All V1 metrics start with the operator.sdk prefix. <resource metadata> refers to resource-specific metadata and depends on the considered metric and how the implementation is configured: group?, version, kind, [name, namespace?], scope where tags in square brackets ([]) won’t be present when per-resource collection is disabled and tags followed by a question mark are omitted if the value is empty. In the context of controllers’ execution metrics, these tag names are prefixed with resource..

Aggregated Metrics

The AggregatedMetrics class provides a way to combine multiple metrics providers into a single metrics instance using the composite pattern. This is particularly useful when you want to simultaneously collect metrics data from different monitoring systems or providers.

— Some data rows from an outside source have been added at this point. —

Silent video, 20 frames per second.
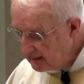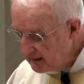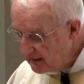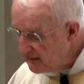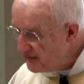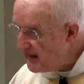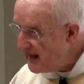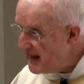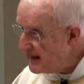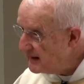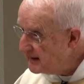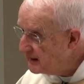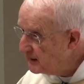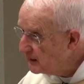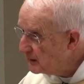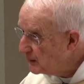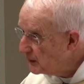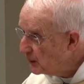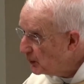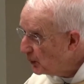
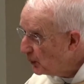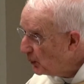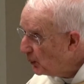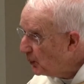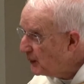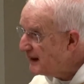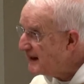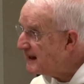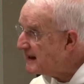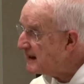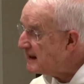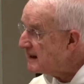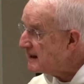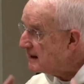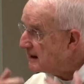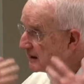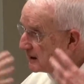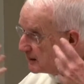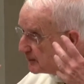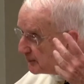then
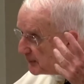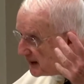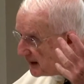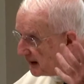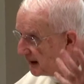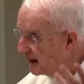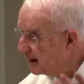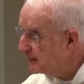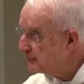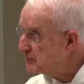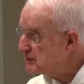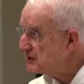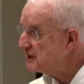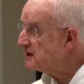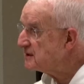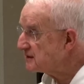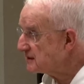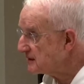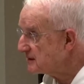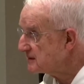we become
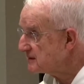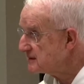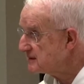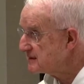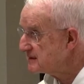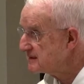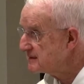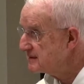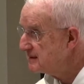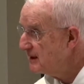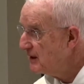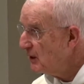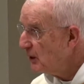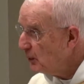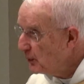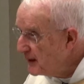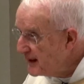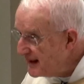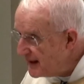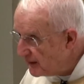Jesus.
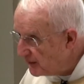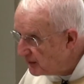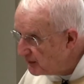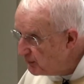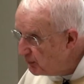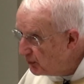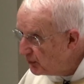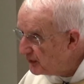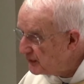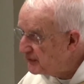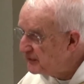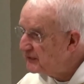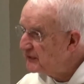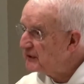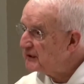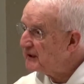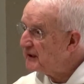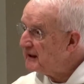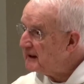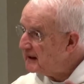we enter more
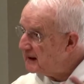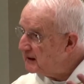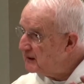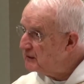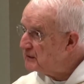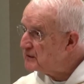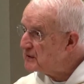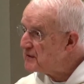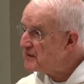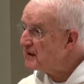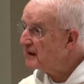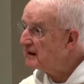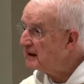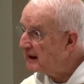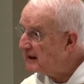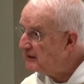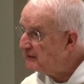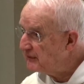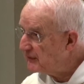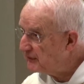fully into the
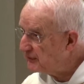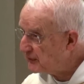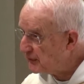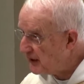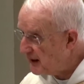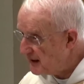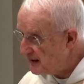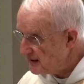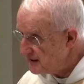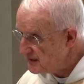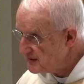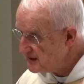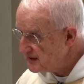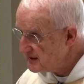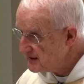life of Christ.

You can create an AggregatedMetrics instance by providing a list of existing metrics implementations:

// create individual metrics instances
Metrics micrometerMetrics = MicrometerMetrics.withoutPerResourceMetrics(registry);
Metrics customMetrics = new MyCustomMetrics();
Metrics loggingMetrics = new LoggingMetrics();

// combine them into a single aggregated instance
Metrics aggregatedMetrics = new AggregatedMetrics(List.of(
    micrometerMetrics, 
    customMetrics, 
    loggingMetrics
));

// use the aggregated metrics with your operator
Operator operator = new Operator(client, o -> o.withMetrics(aggregatedMetrics));

This approach allows you to easily combine different metrics collection strategies, such as sending metrics to both Prometheus (via Micrometer) and a custom logging system simultaneously.